*Problem to work on*
Can you transcribe the data exactly? Leave the pictures out.

*Information given*

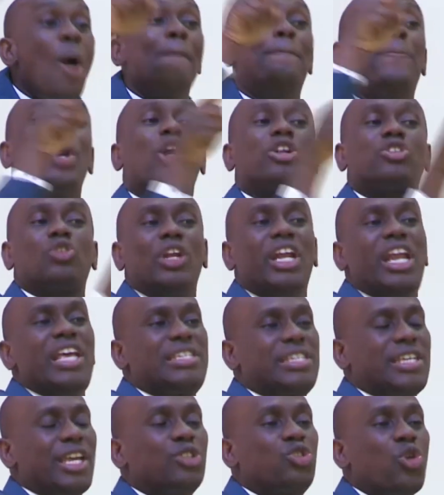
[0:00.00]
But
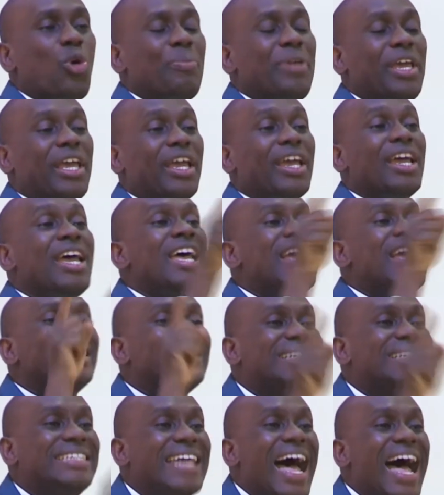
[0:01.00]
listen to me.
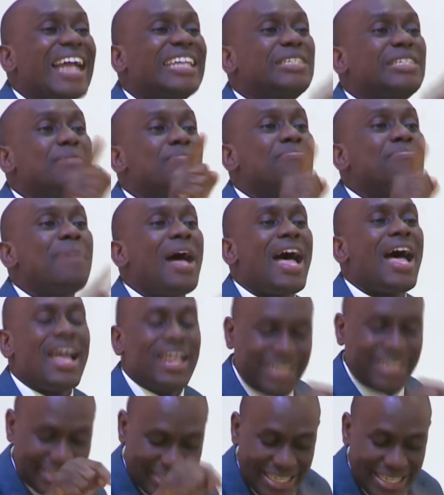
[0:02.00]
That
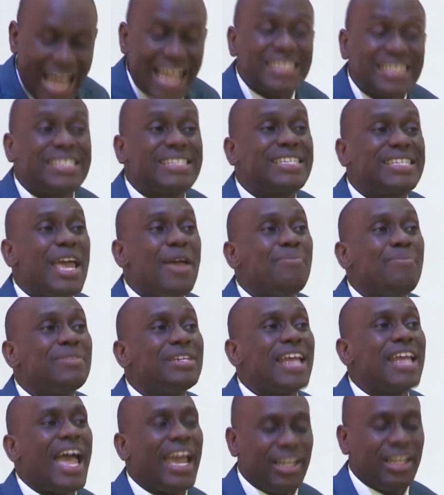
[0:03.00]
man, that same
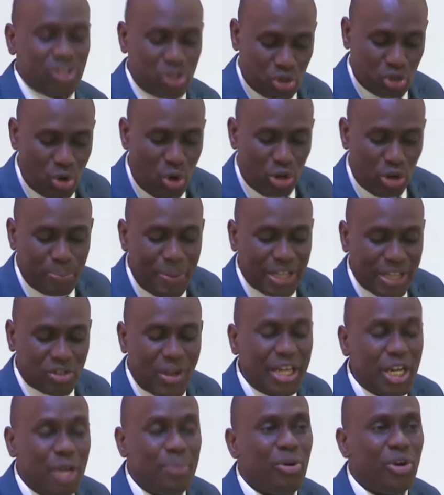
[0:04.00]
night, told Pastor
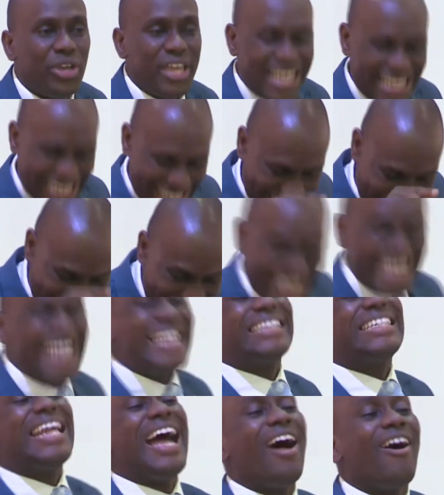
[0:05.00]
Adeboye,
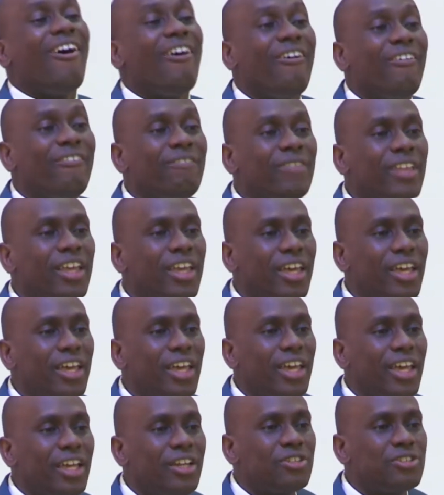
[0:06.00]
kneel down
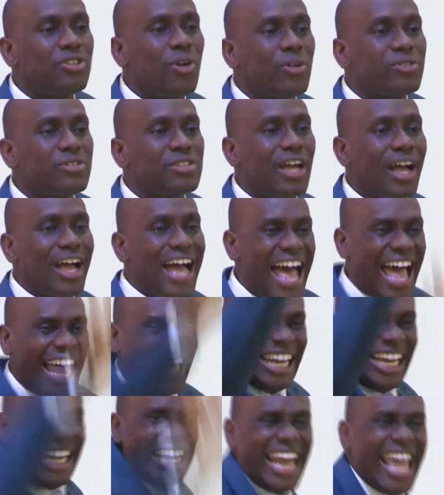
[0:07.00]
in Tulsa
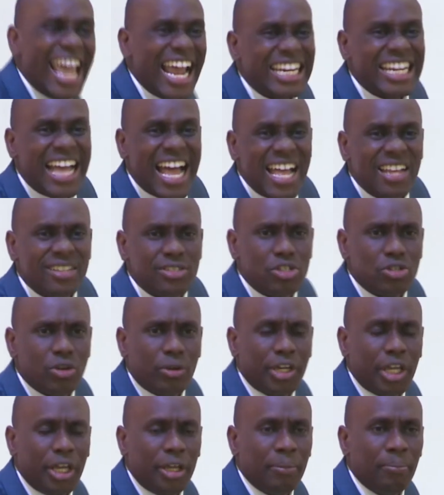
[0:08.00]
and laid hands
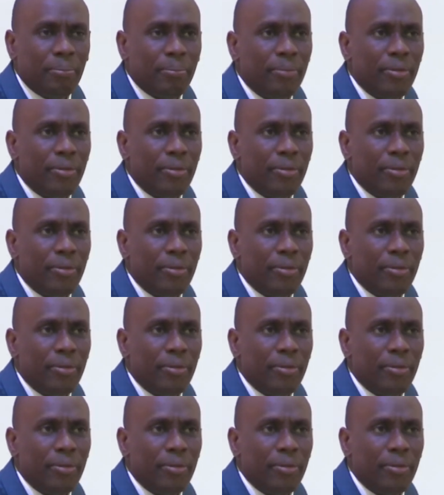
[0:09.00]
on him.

*Written answer*
[0:00.00]
But
[0:01.00]
listen to me.
[0:02.00]
That
[0:03.00]
man, that same
[0:04.00]
night, told Pastor
[0:05.00]
Adeboye,
[0:06.00]
kneel down
[0:07.00]
in Tulsa
[0:08.00]
and laid hands
[0:09.00]
on him.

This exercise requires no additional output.